Once beads get moving, they give you a unique benefit: self-cleaning. Beads pick up and carry away contaminants as they roll. When it rains, you get a free car wash. And when you’re actually washing your car, water will sheet off easily and take gunk with it. 

But if your beads remain static, none of this will happen. The most you’ll get is a cool shot for Instagram. Coating companies pretend high contact angles are what boosts this self-cleaning power, but it really all comes down to the sliding angle. 

Why Isn’t Anyone Talking About This?

If sliding angle is the secret to harnessing the benefits of water beading, why isn’t it a more well-known concept? We could speculate all day, but the most obvious reason is marketing.

The contact angle myth

Since so much of water repellency revolves around science, it can get tough to talk about when you go into too much detail. Start speaking of sliding angle and surface lubricity and people’s eyes start glazing over. Your pitch just got a lot harder to make.

Keep it down to just hydrophobicity and contact angle, though, and marketing suddenly gets much easier. It’s similar to how scratch resistance gets boiled down to a number on the pencil hardness test, or chemical resistance to pH tolerance. But this simplification ends up creating a myth that water repellency is just about contact angle, obscuring other important measures like sliding angle.

Aesthetics over performance

Of course, it’s not just about simplifying a pitch. Aesthetics are at play, too. Ask yourself, what makes for a better picture: a beautiful, nearly circular bead with a sky-high contact angle, or a bare surface? The former, right? Even though the bare surface did a better job repelling the water, that beautiful sphere will win the beauty contest every time.

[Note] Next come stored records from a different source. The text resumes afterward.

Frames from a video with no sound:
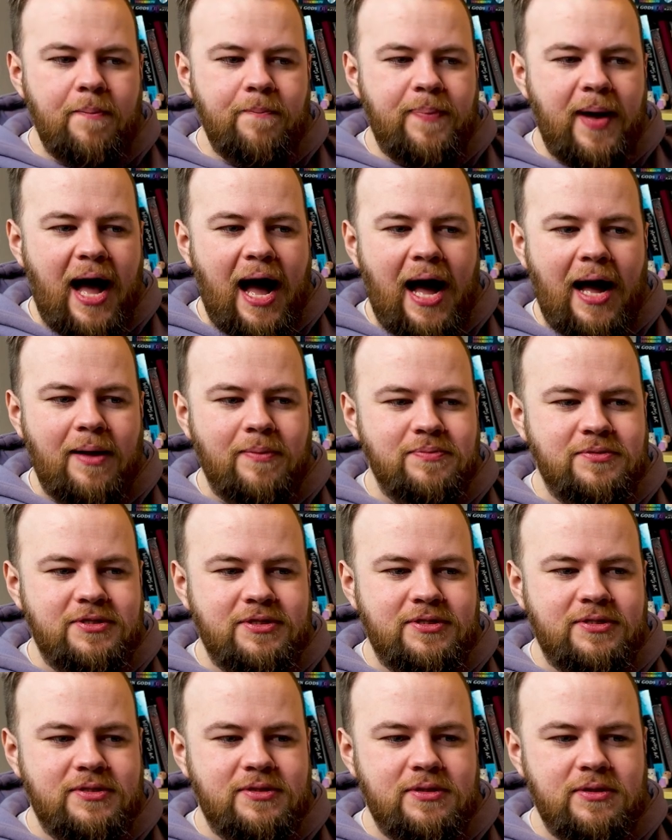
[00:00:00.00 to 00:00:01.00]

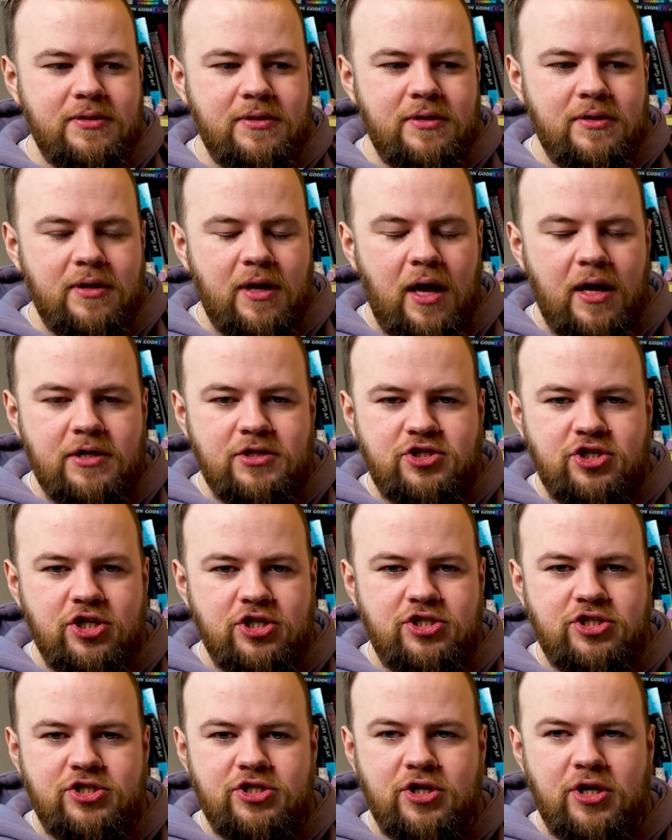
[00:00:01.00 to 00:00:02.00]
perhaps
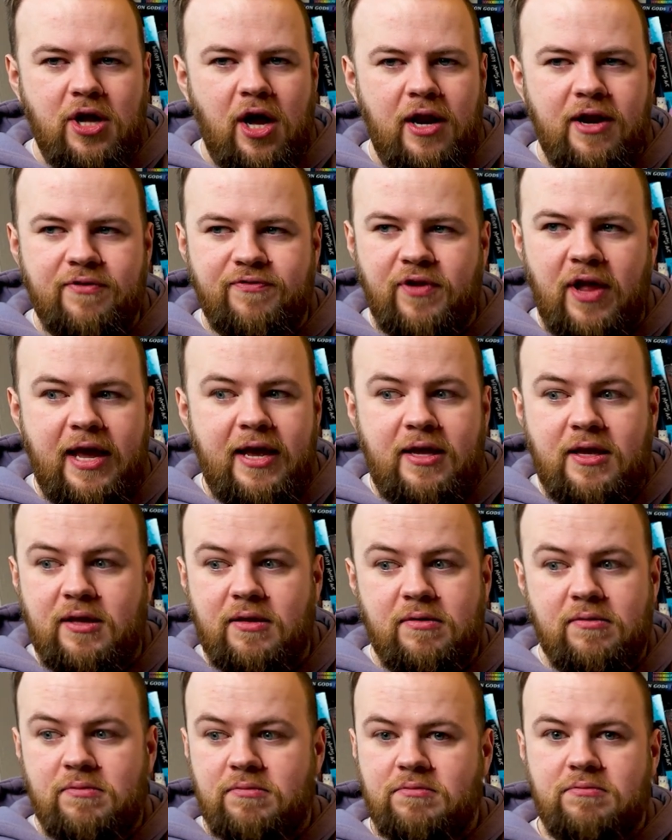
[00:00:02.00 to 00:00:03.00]
just kind of like
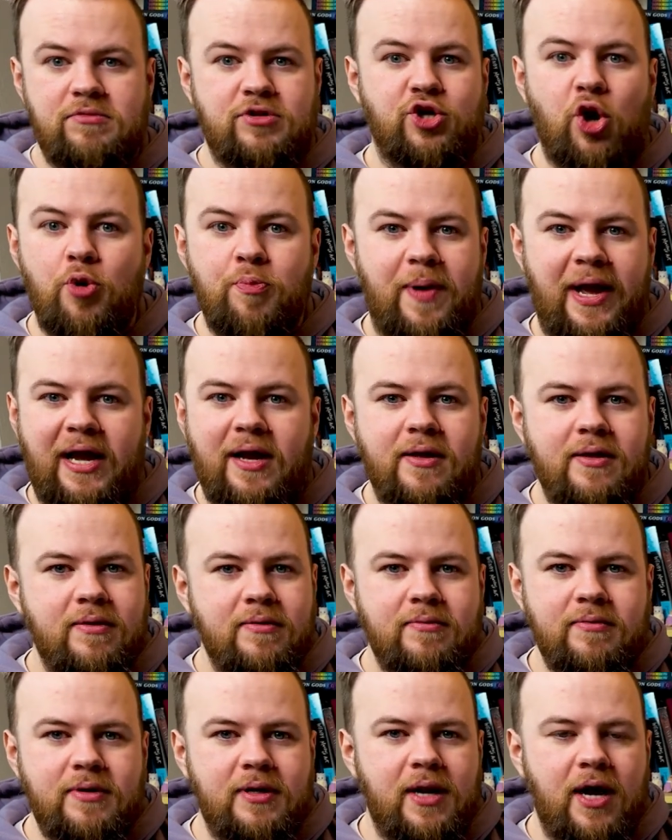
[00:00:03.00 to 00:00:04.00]
go bigger,
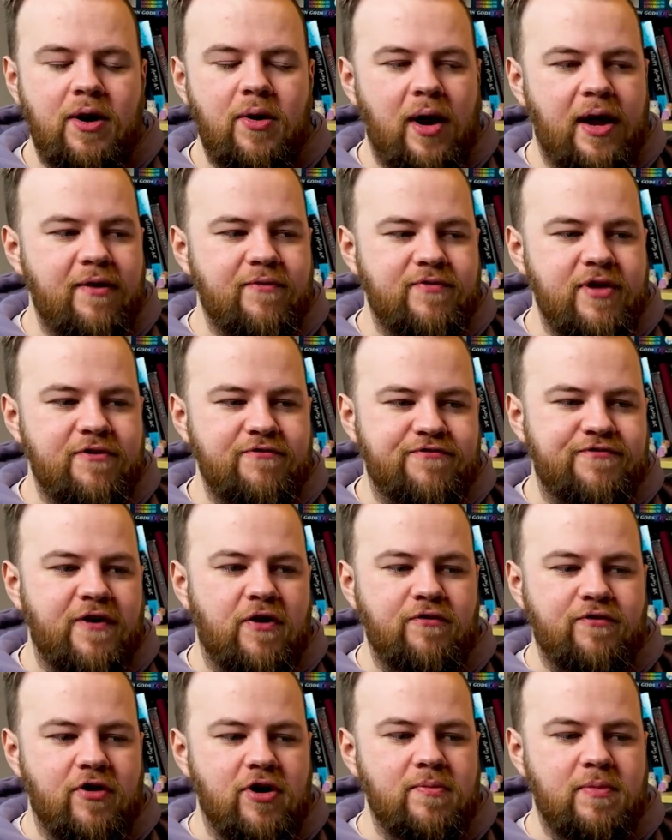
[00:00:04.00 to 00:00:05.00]
you know. It
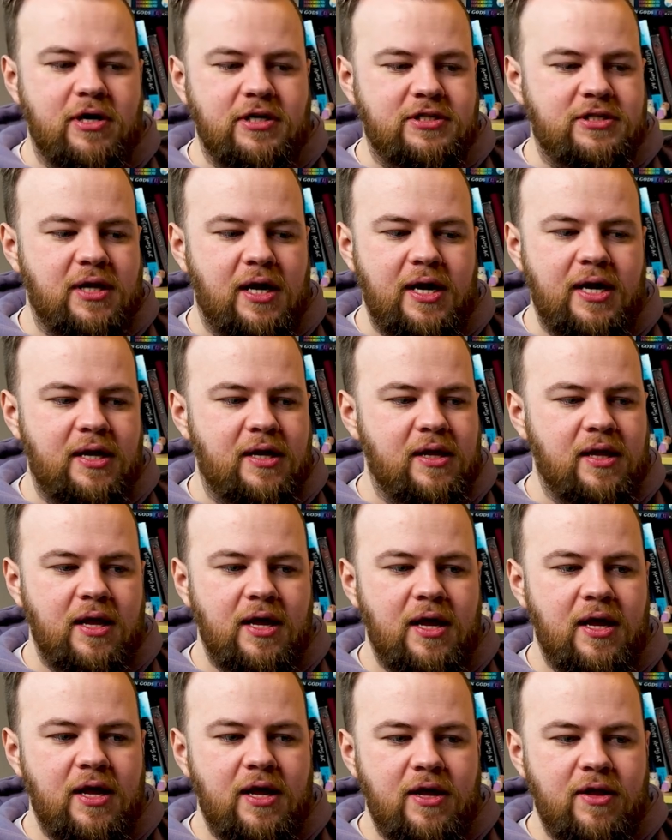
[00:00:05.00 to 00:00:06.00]
felt very much like
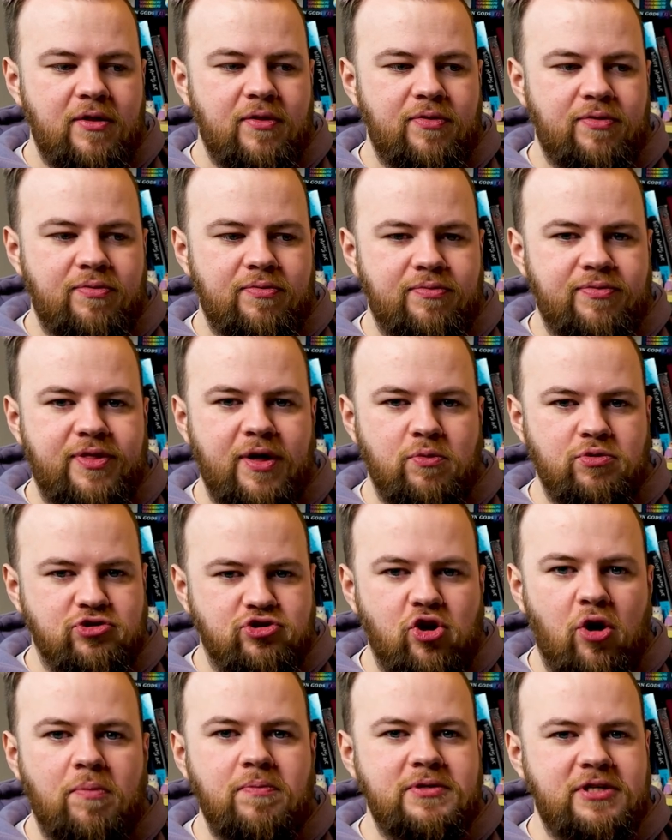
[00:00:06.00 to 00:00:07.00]
there was
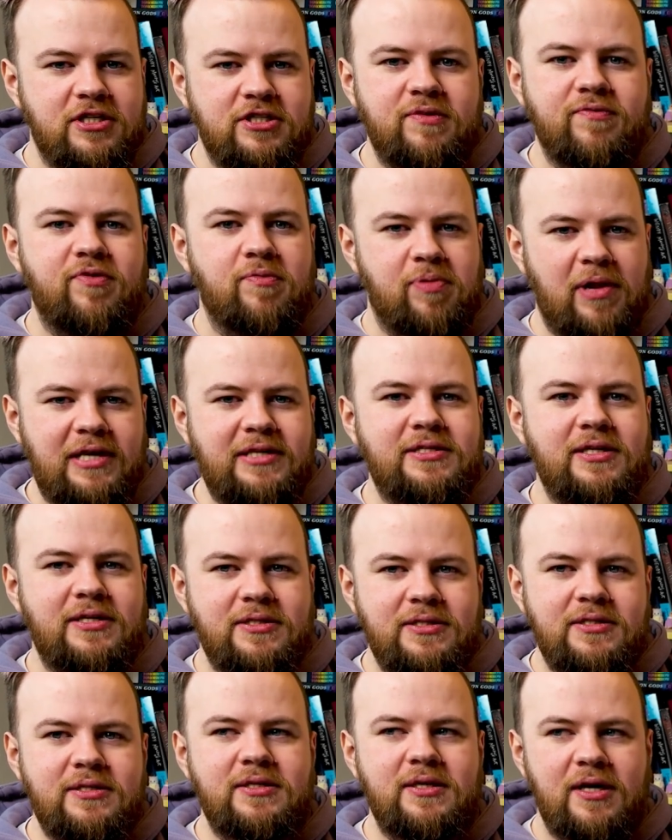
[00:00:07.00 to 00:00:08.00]
competition for
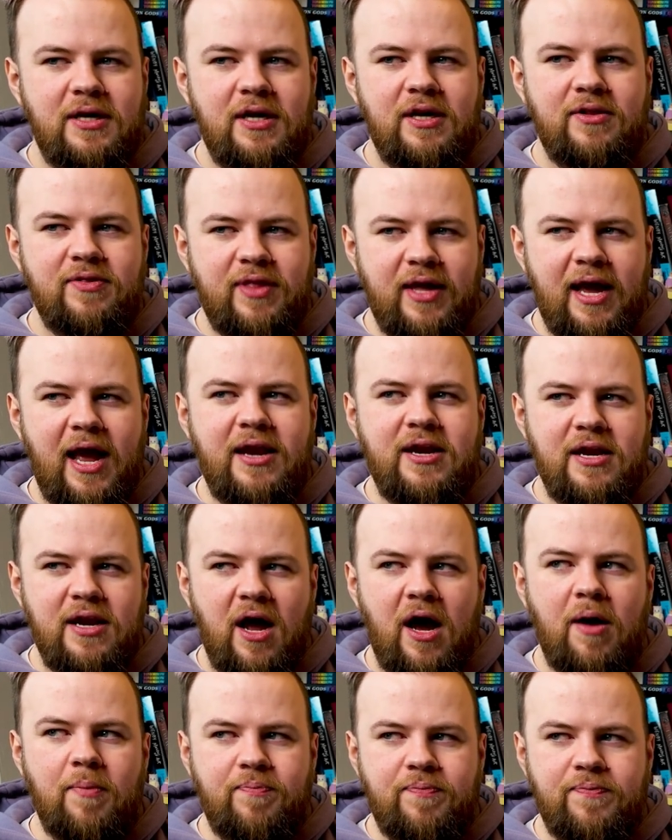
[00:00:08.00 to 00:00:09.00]
places. They ended
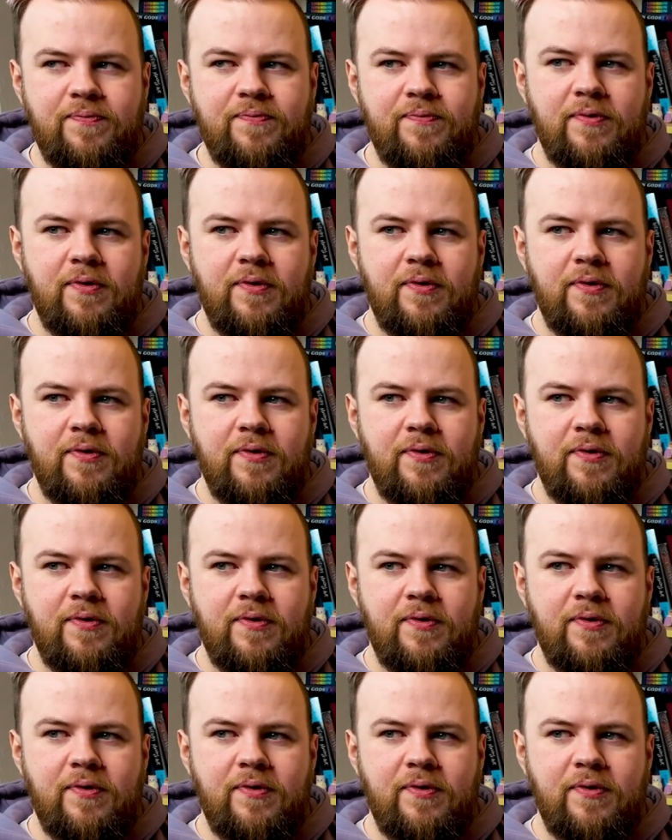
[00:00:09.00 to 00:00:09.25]
up,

So, as expected, visual marketing trends towards static beads. This leads consumers to believe sexy, static beads are a net positive, and as such they stop paying attention to more pertinent performance metrics, like sliding angle. 

Beading is easy; moving beads is hard

Beyond the marketing angles, beading is just plain easier to achieve than genuine water repellency. After all, hydrophobic paint protection is practically ancient history. Folks have been waxing lacquer and getting beads since the early 19th century.

Since then, water beading products have become dime a dozen. Anyone can source superhydrophobic ingredients; it takes strong chemical engineering skills and a drive for innovation to formulate a super-slick coating. 

How Dr. Beasley’s Tech Gets Beads Moving

The health of a vehicle is central to Dr. Beasley’s detailing philosophy, so it’s no surprise we’re concerned about the danger of sitting beads. It’s our “do no harm” approach that mandates we formulate protective ceramic coatings for true, bead-moving water repellency. 

And since bead mobility is determined by surface slickness, we obsessively formulate for the slickest surface possible. That means re-engineering your paint’s clear coat to achieve a nanostructure, painstakingly formulating until sliding angle is minimized to the greatest possible degree. This goes for all of our ceramic coatings; Nano-Resin, for example. 

Nano-Resin is fundamentally designed to make water slide off. When it rains, water beads up and slides off. When you’re washing, water doesn’t even bead; it sheets off immediately and takes any dirt on the surface with it. That way, water spots, etching and drying-induced abrasion are minimized. 

The Road Ahead

What you’ve just read barely scratches the surface of how static beads harm your finish, and what mobile beads do for it. In the months ahead, we’ll be covering all aspects of hydrophobicity, shedding light on an oft-overlooked concept.